We see some of the effects of the Holy Spirit in the readings today. The Holy Spirit gathers or unites diverse people. The Holy Spirit facilitates communication and reconciliation. The Holy Spirit brings peace. The Holy Spirit generates an effect that is unexpected, surprising, and astounding. The Holy Spirit generates an effect that is beneficial for building up the body. He kindles in the hearts of the faithful a fire of love but gives “coolness in the heat.” The Holy Spirit empowers the disciples to do what Jesus does and sends them on mission. The Holy Spirit reverses the effects of sin, bringing a renewal or “recreation” by breathing new life into our humanity.
I have to share with you the “Pentecost” experience that I had this week. On Wednesday, the Archdiocese issued the guidelines for how we are to reopen in the “Yellow” phase. It was a lot of information. On Thursday, I hosted a Zoom call with the rectory staff, pastoral council, and the parishioners who volunteered to help with the reopening process. There were about 20 people on the call. The purpose of the call was to discuss the guidelines and how best they could be implemented here at St. Charles. We began the meeting with prayer. I went into the meeting a bit anxious thinking about all the moving parts and all that it would take to implement the precautions. I also had an idea in my head of what I wanted and what I thought would work best, but as the discussion progressed, a beautiful, surprising thing happened. Gathered together for this call was a diverse group of people with different backgrounds and experiences, but we all came together with a common, unifying goal. Everybody was motivated by love of each other and love of Christ. There was an overwhelming desire to do what was in the common good: what would unite us as a community, keep us all safe, and bring us together in reverent worship of God. The Holy Spirit led the discussion, moving hearts, mine included, to see things and to be open to something new. There were no arguments or “turf battles”; rather, a profound peace and unity pervaded the gathering. People were offering to work in different ways, bringing different gifts in service of the same Lord for the benefit of the community. While there are still many uncertainties about what things will look like on June 7 and beyond, I am not afraid or worried because I am certain that the Holy Spirit is leading us forward and guiding our steps.
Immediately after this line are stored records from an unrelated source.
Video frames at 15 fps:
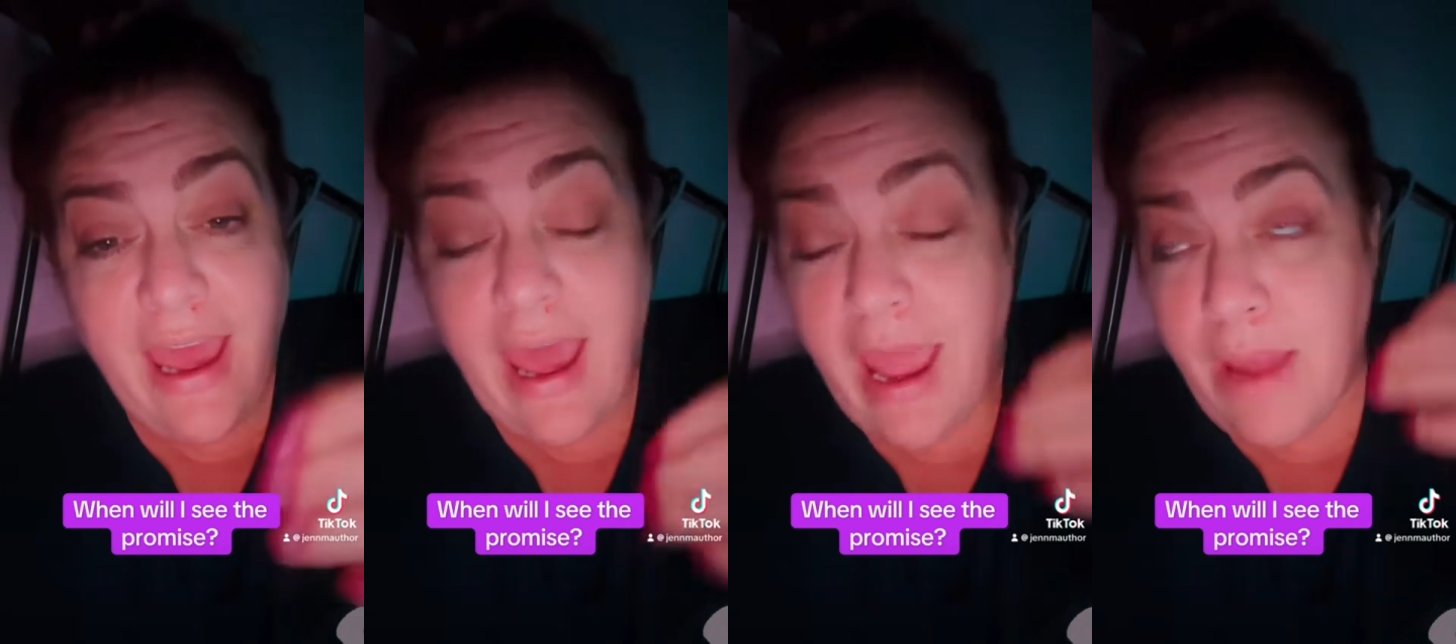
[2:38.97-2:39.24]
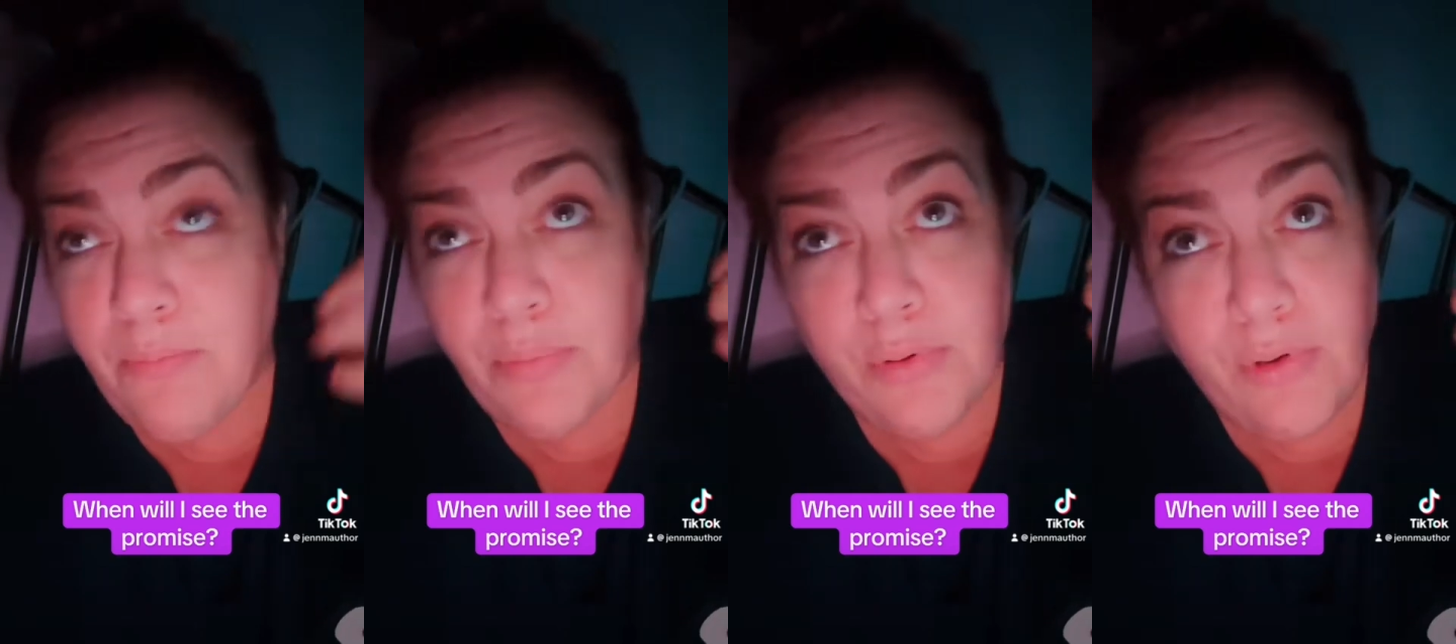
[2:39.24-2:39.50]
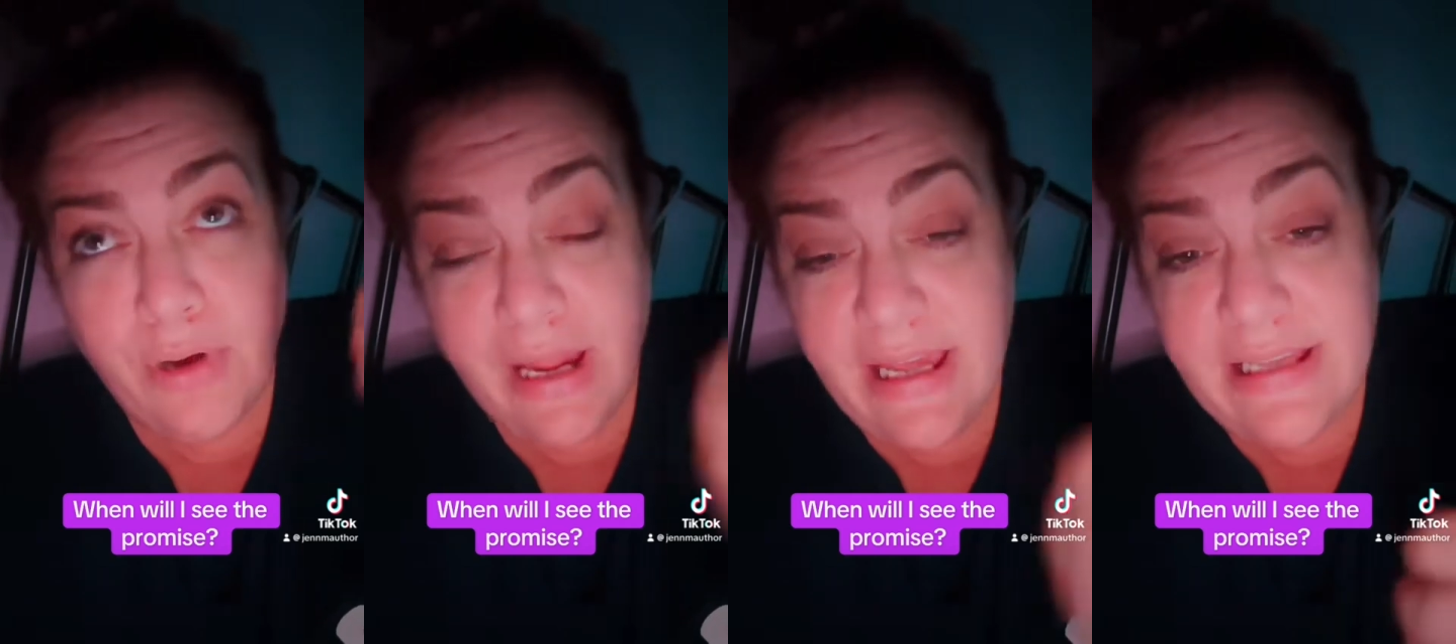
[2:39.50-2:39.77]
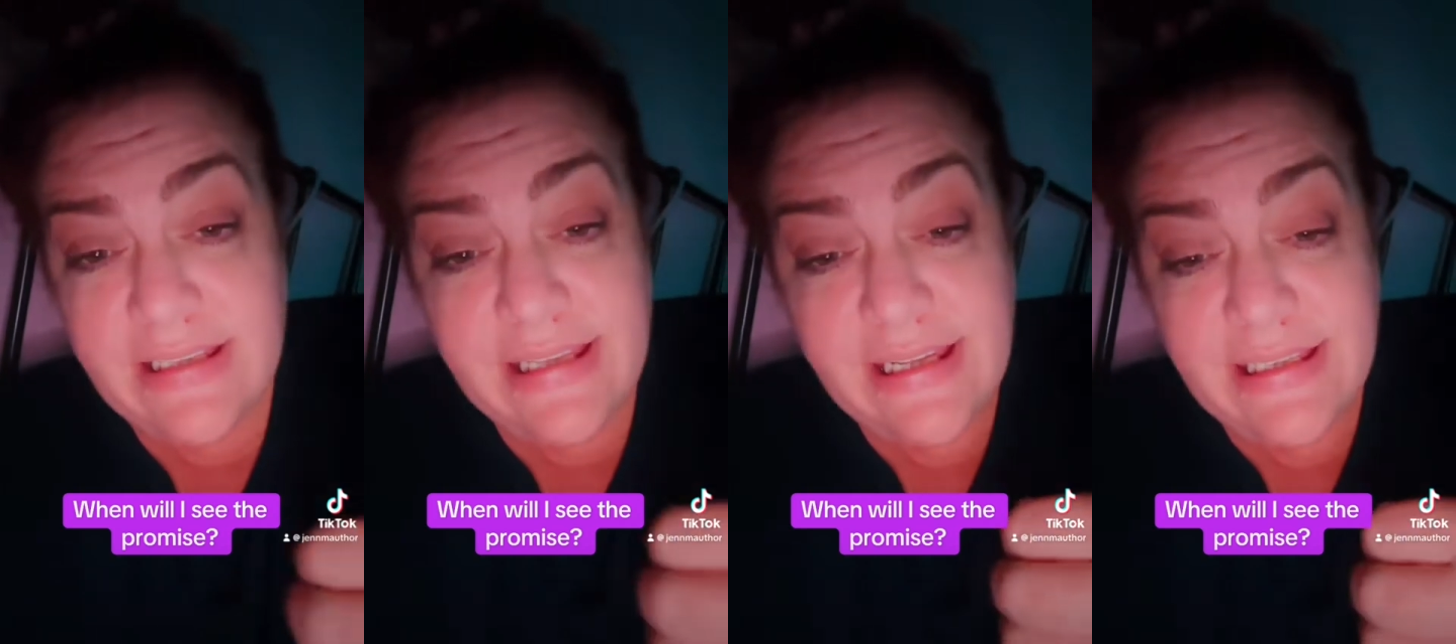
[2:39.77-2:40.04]
I
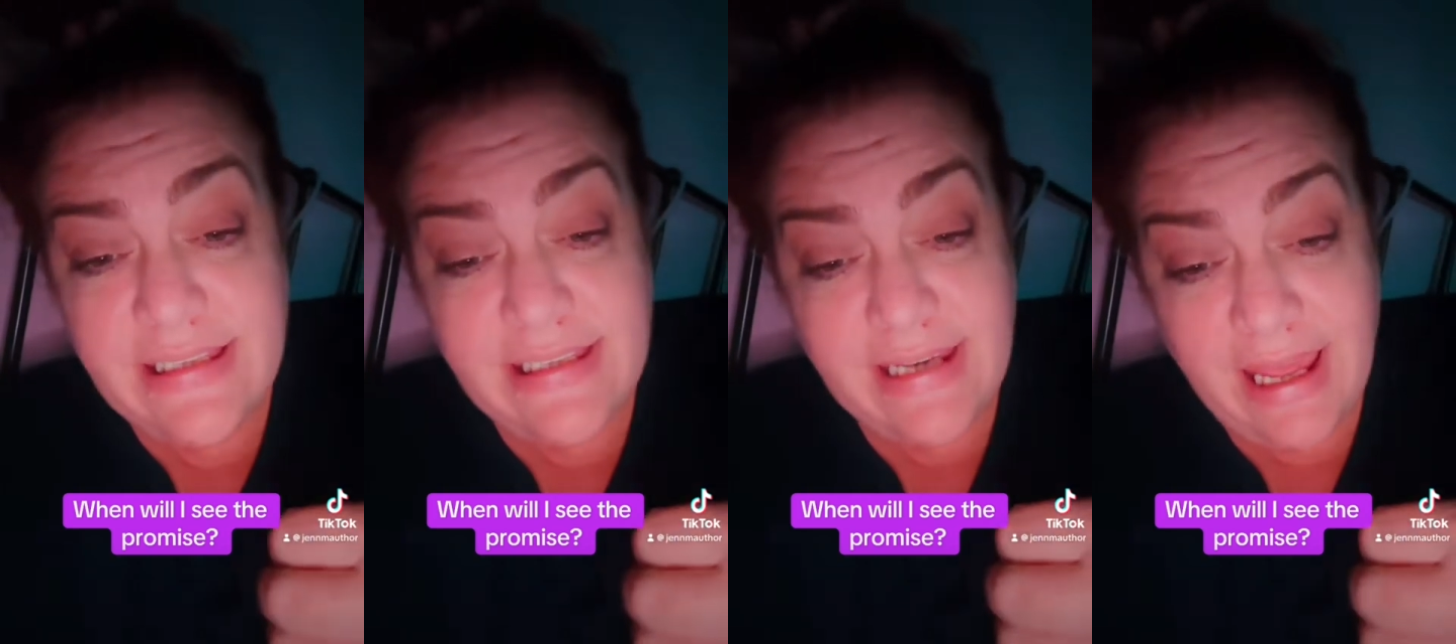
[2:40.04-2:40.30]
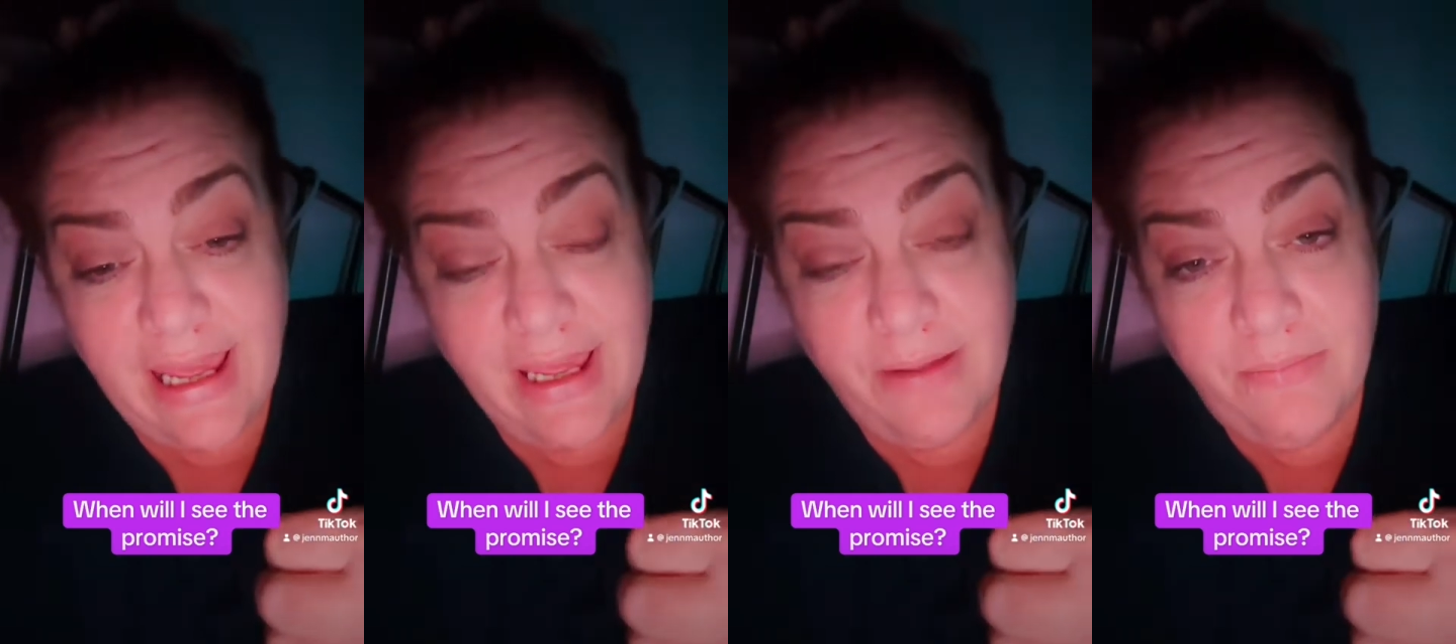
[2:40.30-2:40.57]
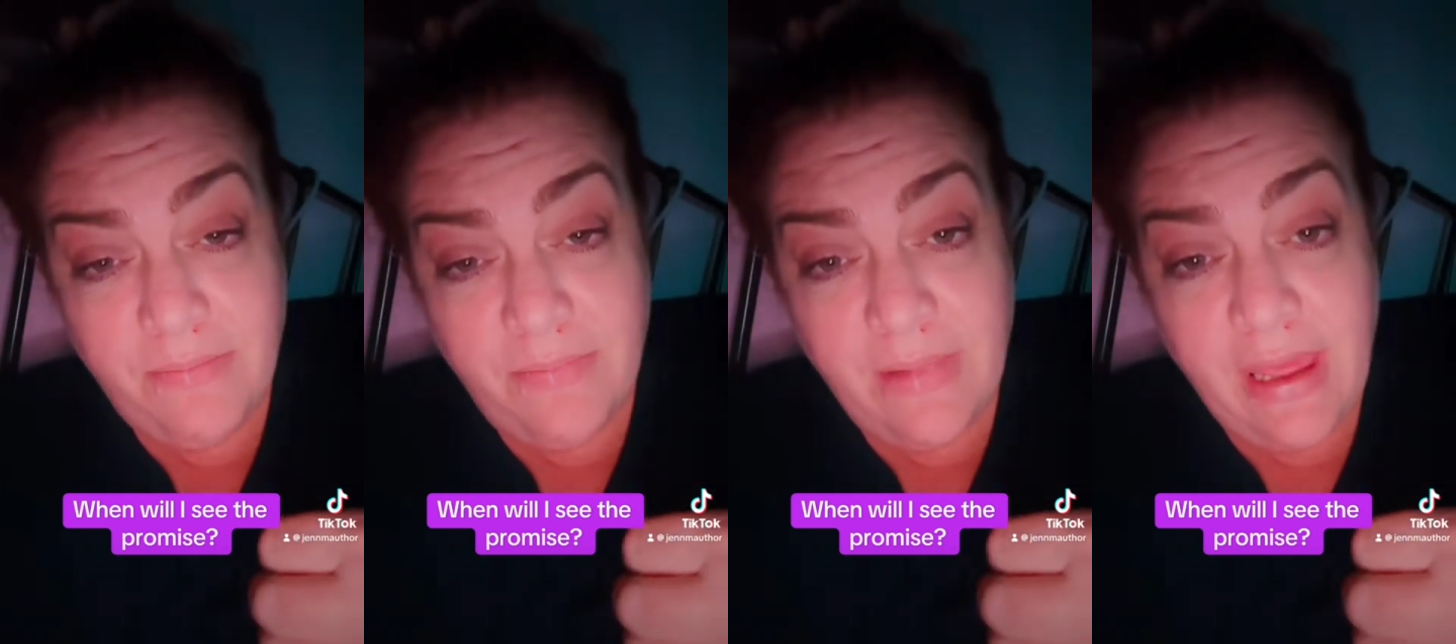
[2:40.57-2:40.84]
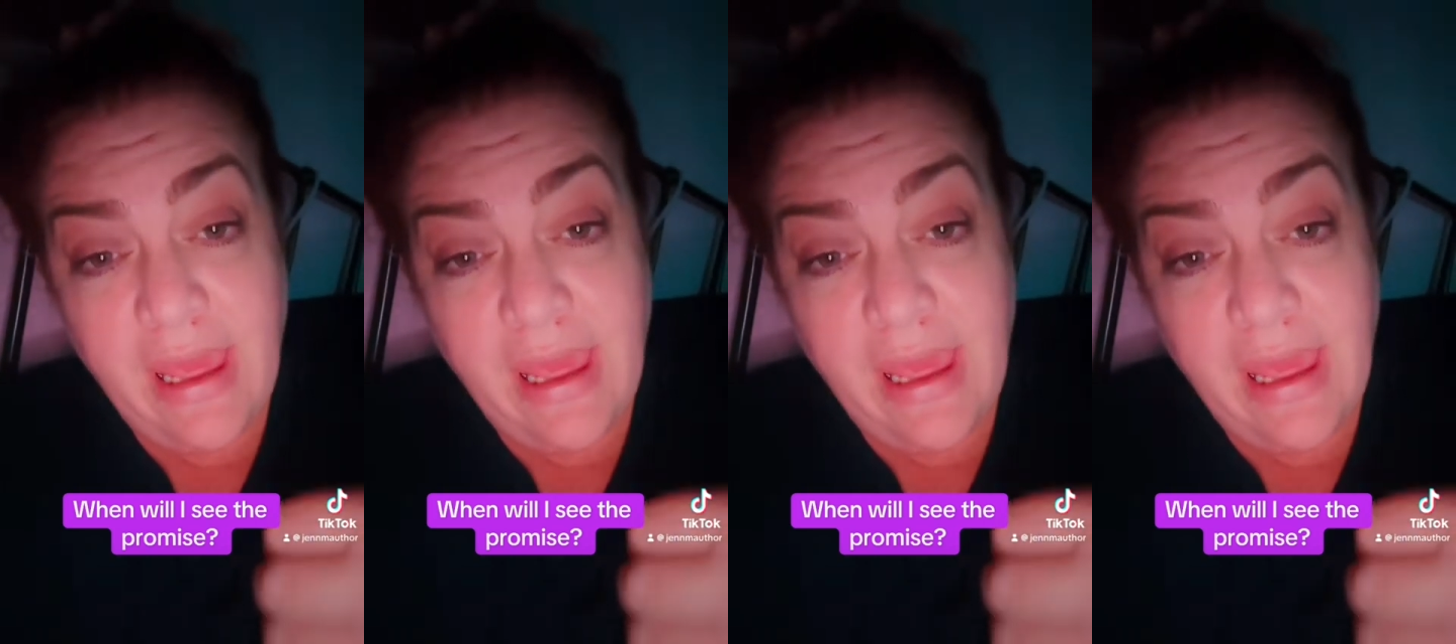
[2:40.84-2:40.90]
praise his name.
It is my prayer that this reopening will be a time of renewal for our parish – that as we come back to Mass and to Holy Communion, we will know the Lord on a deeper, more intimate level, be more open to the Holy Spirit, be more united as a community, and be more on fire for the mission of the Church. Birthdays are times of joy in which we celebrate life and the gift of family. May this Pentecost be a time to celebrate the new life Christ gives us through our family of the church. And let’s not forget to pray to the Holy Spirit. The first verse of one of my favorite hymns to the Holy Spirit makes a great prayer that says it all: “Breathe on me, breath of God, Fill me with life anew, That I may love the things you love, and do what you would do.”